Cologne Workers Union

Cologne Workers’ Union

 

a workers’ organization founded on the initiative of members from the Communist League on Apr. 13, 1848, during the Revolution of 1848–49 in Germany. At the beginning sectarian-adventurist elements dominated the leadership (A. Gottschalk was its first chairman), but in June 1848, Marx and his supporters succeeded in changing the character of the organization. J. Moll became chairman of the union, a post held later by Marx (from October 1848, in connection with Moll’s departure) and then K. Schapper (February-May 1849). Under the influence of Marx and Engels it became an important center in the revolutionary struggle; it maintained ties with other workers’ and democratic organizations. Its membership, mostly workers and apprentices, reached 5,000–6,000. Between April 1848 and June 1849 it published its own newspaper.

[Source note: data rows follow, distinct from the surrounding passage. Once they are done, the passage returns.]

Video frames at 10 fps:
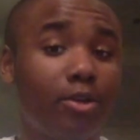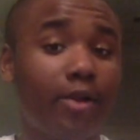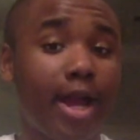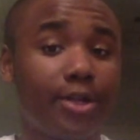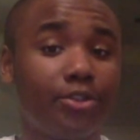
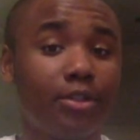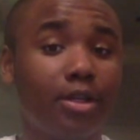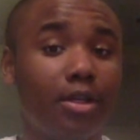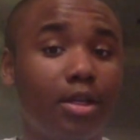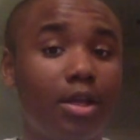Crash,
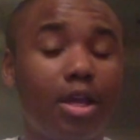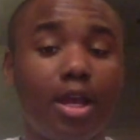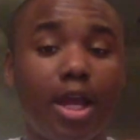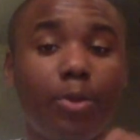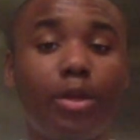
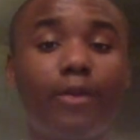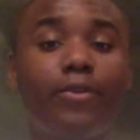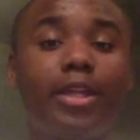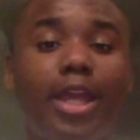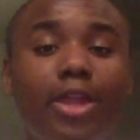and we got
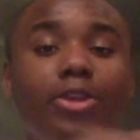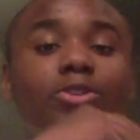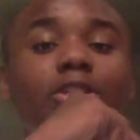Frankie, and they're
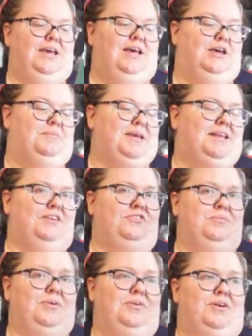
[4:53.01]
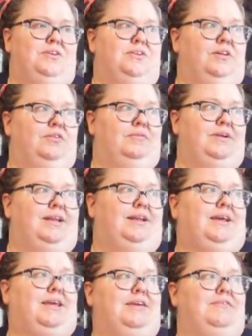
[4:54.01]
And then she wrote another one, and
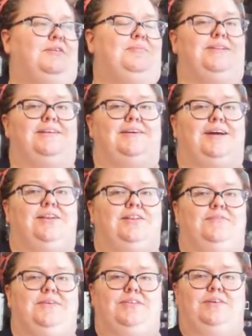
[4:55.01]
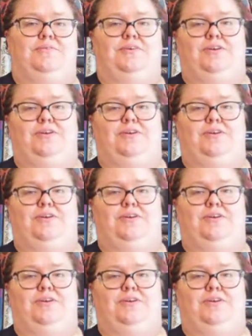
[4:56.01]
I can't remember the title of it, so I'm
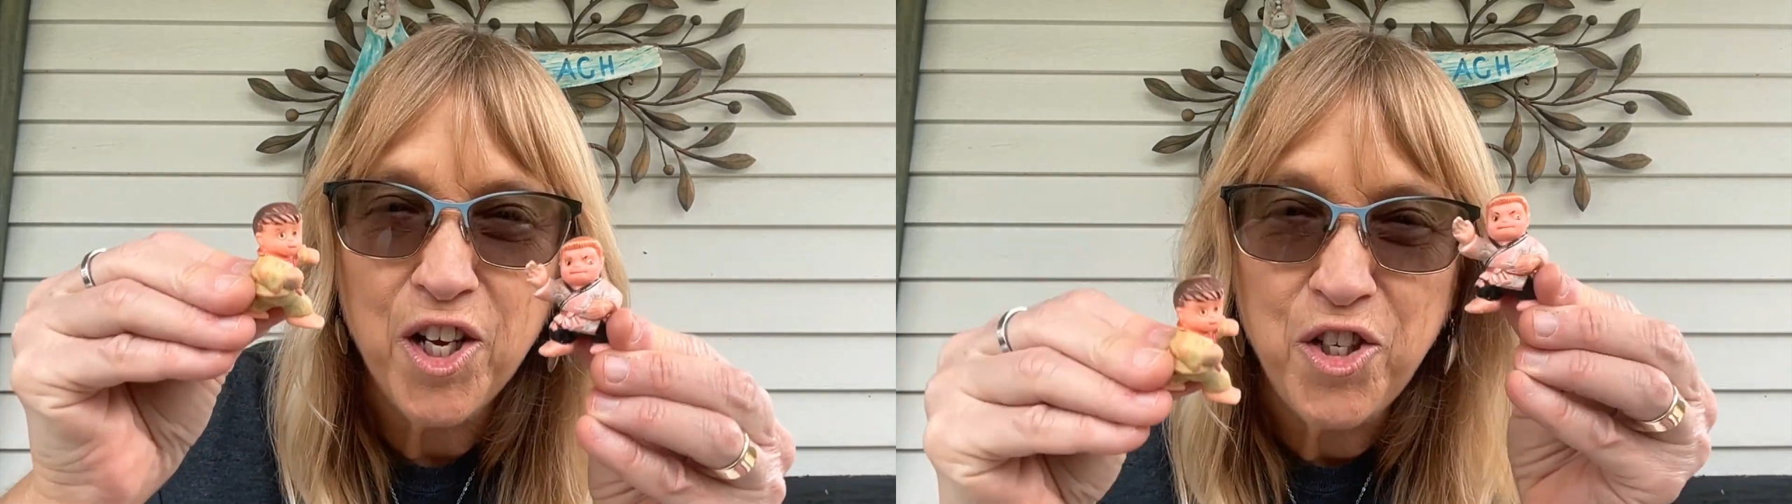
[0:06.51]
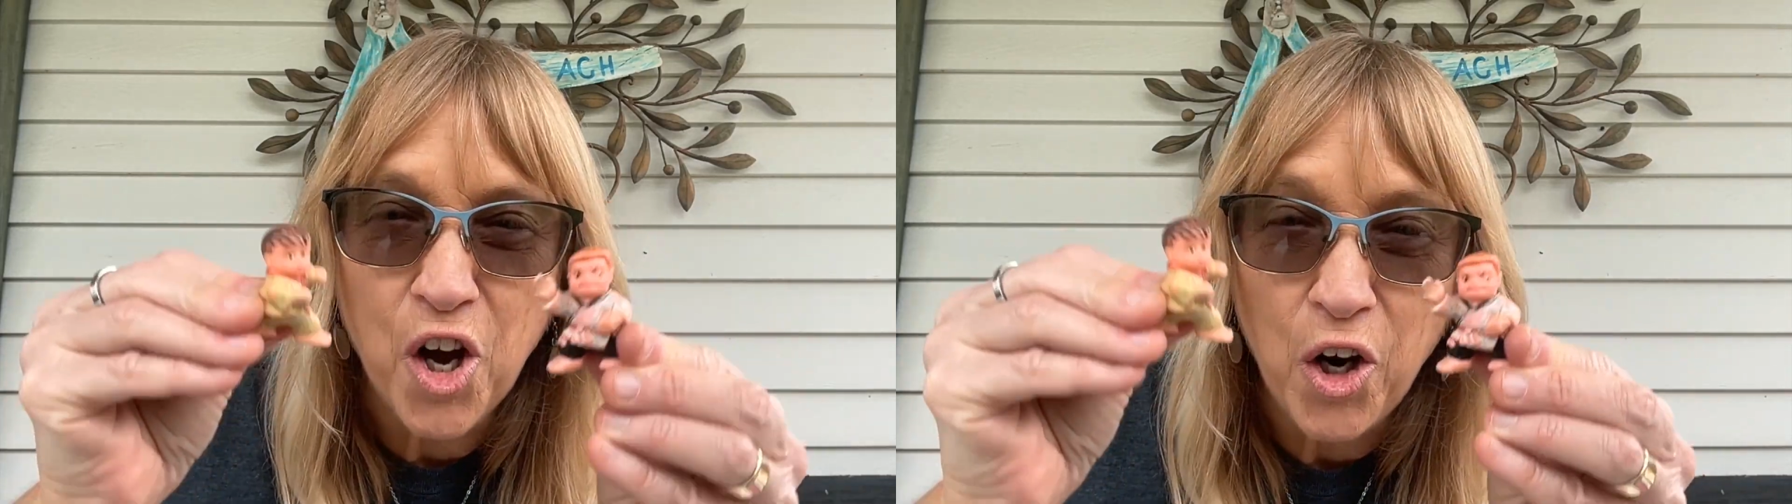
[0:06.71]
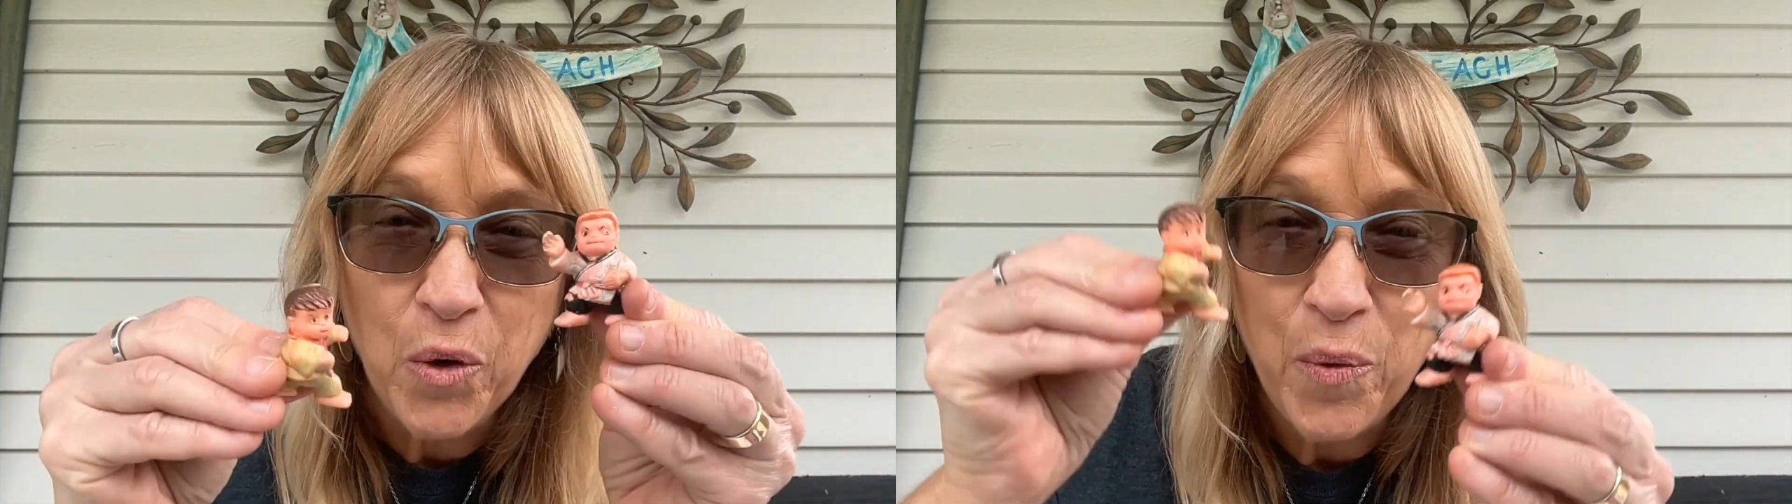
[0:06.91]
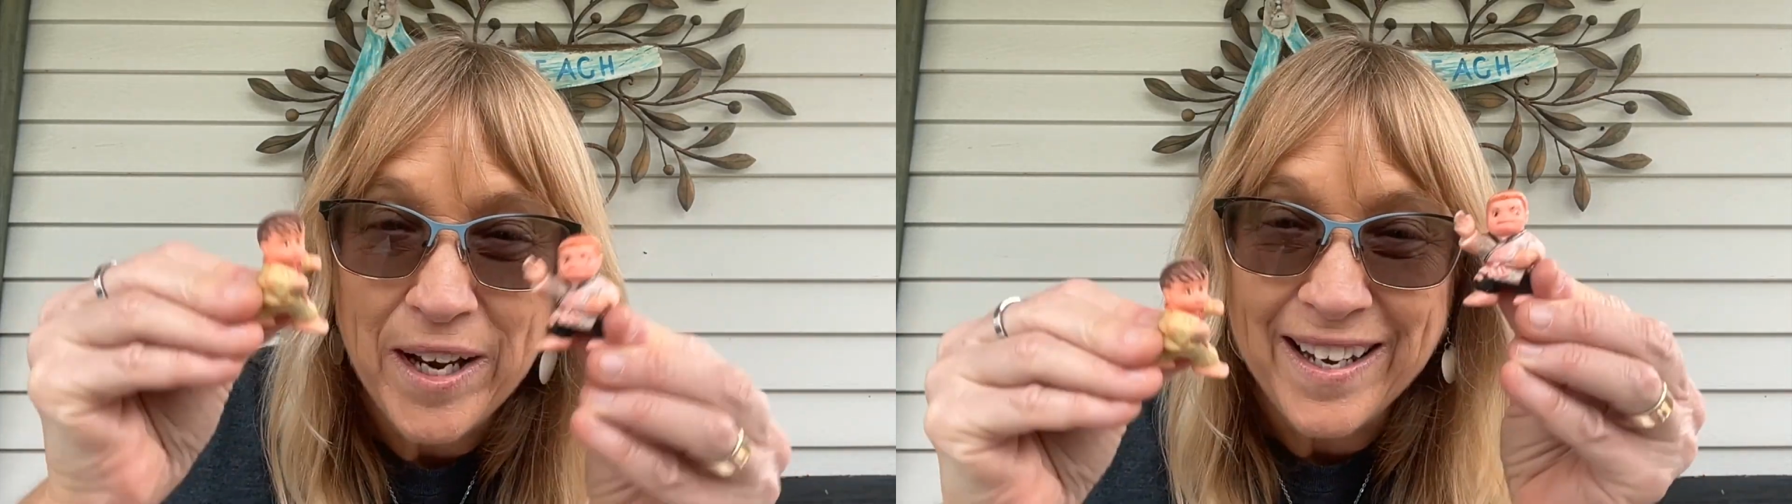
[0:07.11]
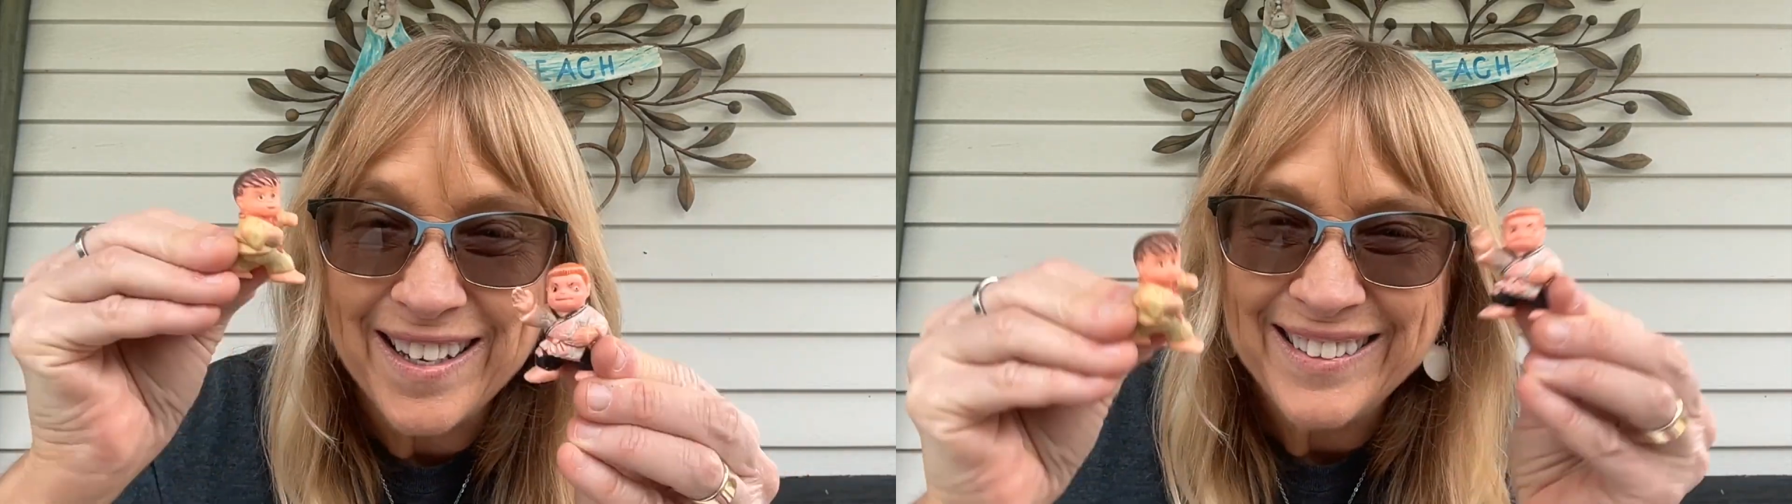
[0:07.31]
doll a
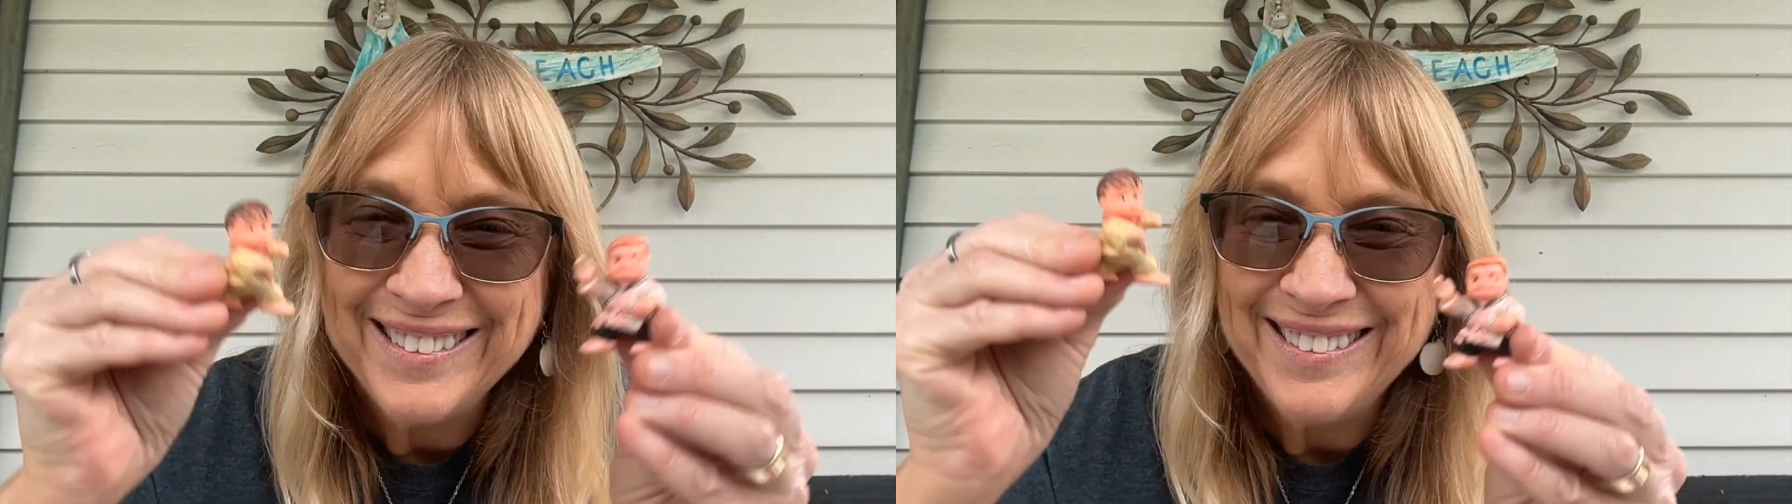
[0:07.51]
week.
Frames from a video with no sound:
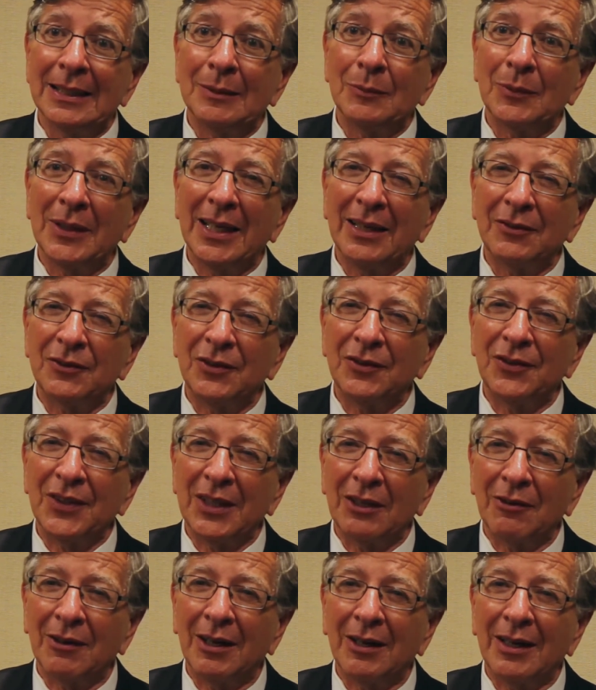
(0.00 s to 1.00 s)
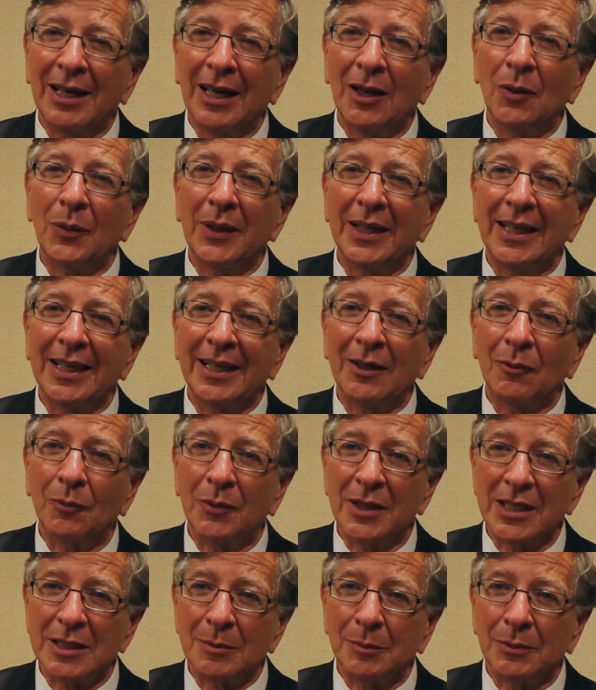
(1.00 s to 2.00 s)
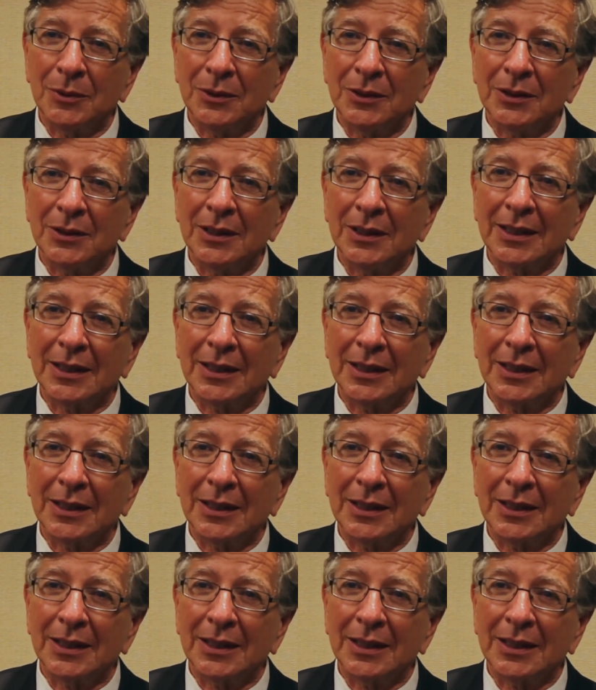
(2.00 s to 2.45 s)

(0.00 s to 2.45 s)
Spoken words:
We have to figure out how we can get reasonable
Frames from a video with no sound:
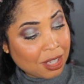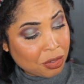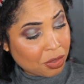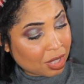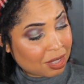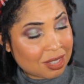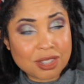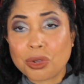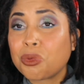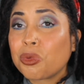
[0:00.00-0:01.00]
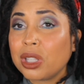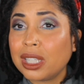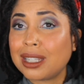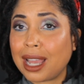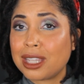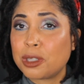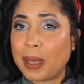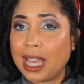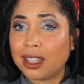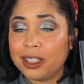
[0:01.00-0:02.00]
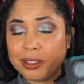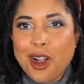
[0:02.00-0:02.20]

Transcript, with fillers: I do think this is a really nice palette.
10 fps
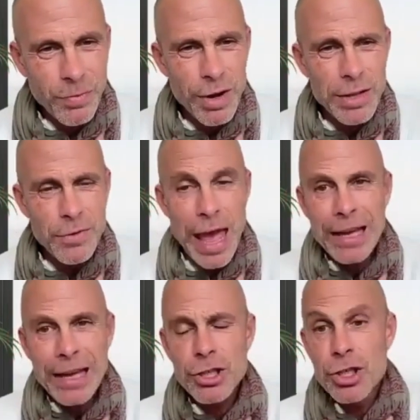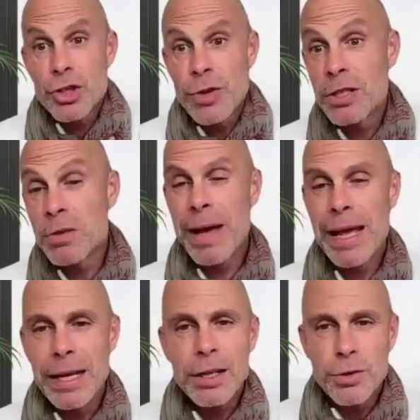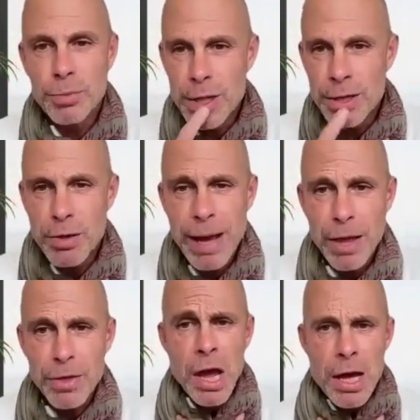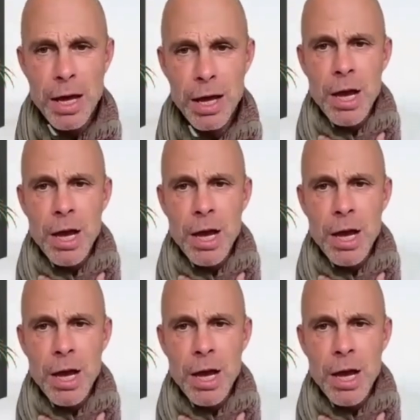Right? If you're anxious, stressed, panic, you breathe in your mouth.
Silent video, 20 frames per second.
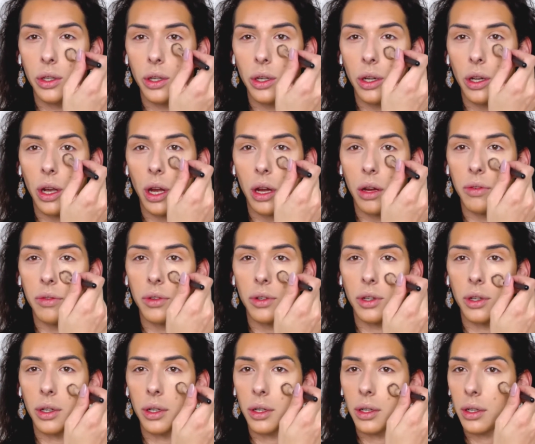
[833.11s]

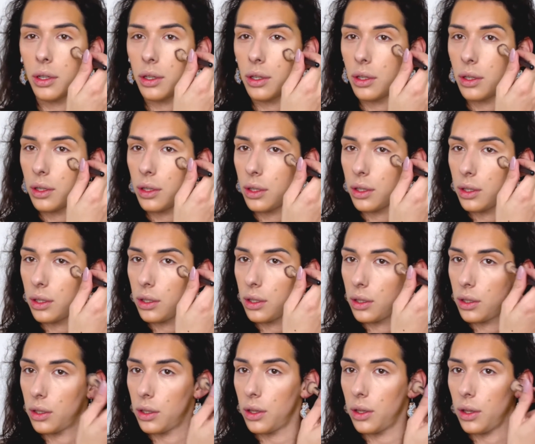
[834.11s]
cover
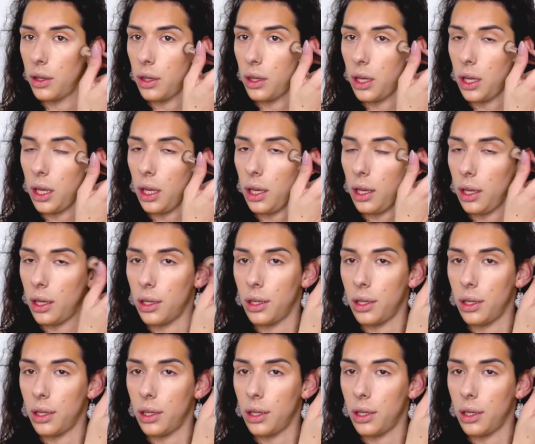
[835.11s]
the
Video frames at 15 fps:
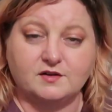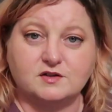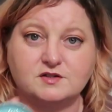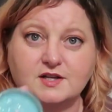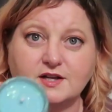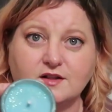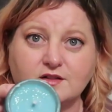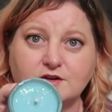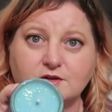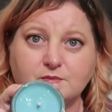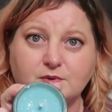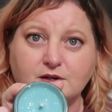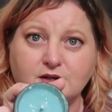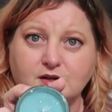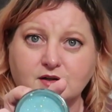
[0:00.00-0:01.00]
there's like a little
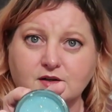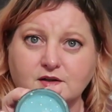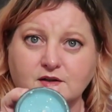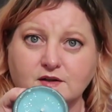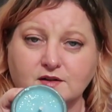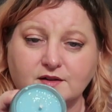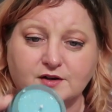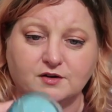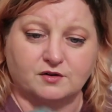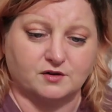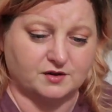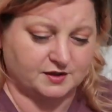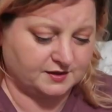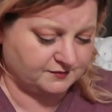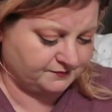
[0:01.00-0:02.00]
bit of glitter
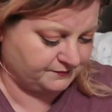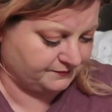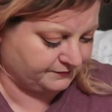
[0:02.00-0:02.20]
on it.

The Cologne Workers’ Union played the main role in the convocation on May 6, 1849, of the congress of workers’ unions from the Rhine province and Westphalia. It was disbanded after the triumph of counterrevolution in Germany.

REFERENCES

Marx, K., and F. Engels. Soch., 2nd ed., vols. 5–6. (Appendix.)
Marks i Engel’s i pervye proletarskie revoliutsionery. Moscow, 1961.
Leviova, S. Z. Marks v germanskoi revoliutsii 1848–1849 godov. Moscow, 1970.
Becker, G. Karl Marx und Friedrich Engels in Köln: 1848–1849: Zur Geschichte des Kölner Arbeitervereins. Berlin, 1963.